- Born: August 2002 (age 23–24)
- Parent(s): Claretta Kimp Andre Huey-You

Academic background
- Education: Texas Christian University
- Academic advisor: Dr. Magnus L. Rittby

Academic work
- Discipline: Quantum physics

= Carson Huey-You =

American physicist and child prodigy

Carson Huey-You (born August 2002) is a child prodigy who is the youngest person to graduate from college in the state of Texas and among the youngest in the world. He graduated from Texas Christian University on May 13, 2017 with a bachelor's degree in physics and with a minor in Mandarin Chinese and mathematics at the age of 14. Huey-You graduated with his master's degree at age 17 in late 2019, and graduated with his doctorate at the age 21 on May 13, 2024.
== Early life ==
Huey-You was born in the summer of 2002 to Claretta Kimp and Andre Huey-You, a former pilot. His mother and father divorced when he was very young.
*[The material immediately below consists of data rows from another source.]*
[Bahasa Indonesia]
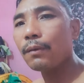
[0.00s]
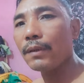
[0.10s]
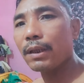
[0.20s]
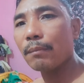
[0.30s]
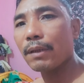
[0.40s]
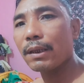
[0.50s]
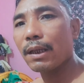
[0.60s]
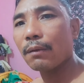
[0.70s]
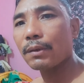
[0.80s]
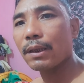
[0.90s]
ini kemarin
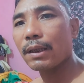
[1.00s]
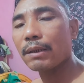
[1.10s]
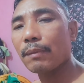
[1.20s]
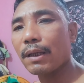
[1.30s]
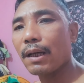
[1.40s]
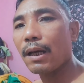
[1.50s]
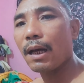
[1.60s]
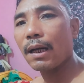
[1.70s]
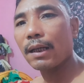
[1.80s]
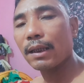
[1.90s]
yang aku sana simana
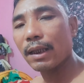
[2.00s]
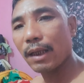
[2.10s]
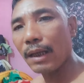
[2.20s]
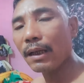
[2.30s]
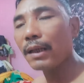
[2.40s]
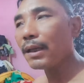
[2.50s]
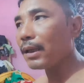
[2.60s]
akan artinya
Huey-You showed exceptional intelligence at a very young age. He was reading chapter books at age two and wanting to learn calculus by age three. His mother, Claretta Kimp, said, "I got him a little calculus book and he could work some of the very first questions in the book and then I thought, ok, you're really smart" recalling the time it really hit her that her son was gifted.

His mother, who studied early education and business at Southern Illinois University, homeschooled him until he was five years old. He and his younger brother, Cannan, attended and graduated from the Accommodated Learning Academy in Grapevine, Texas.

==Education==
He scored a 1770 on the SAT national college entrance test and graduated from high school as co-valedictorian with a 4.0 GPA at age 10.

During his time as an undergraduate student, Carson Huey-You commuted between home and campus with his mother. In late 2019 at age 17, Carson Huey-You graduated with a master's degree in physics.

== Media ==
Carson and Cannan Huey-You were featured in Parade meeting with Bill Nye and discussing the physics related to the Solar eclipse of August 21, 2017. Cannan starred in MythBusters Jr. in 2019, while Carson appeared as an advisor in two episodes.

==Personal life==
Outside academics, Huey-You enjoys playing the piano, Minecraft, chess, and swimming. Huey-You and his brother both enjoy the Marvel movies and The Lord of the Rings. They also have a dog named Klaus, named after the Nobel Prize winning German physicist Klaus von Klitzing. Huey-You cited The Westing Game as one of his favorite pieces of literature and pot pie as one of his favorite foods.

As of fall of 2018, his 12 year old brother, Cannan Huey-You, is a sophomore at Texas Christian University pursuing a degree in astrophysics and engineering; he hopes to be an astronaut.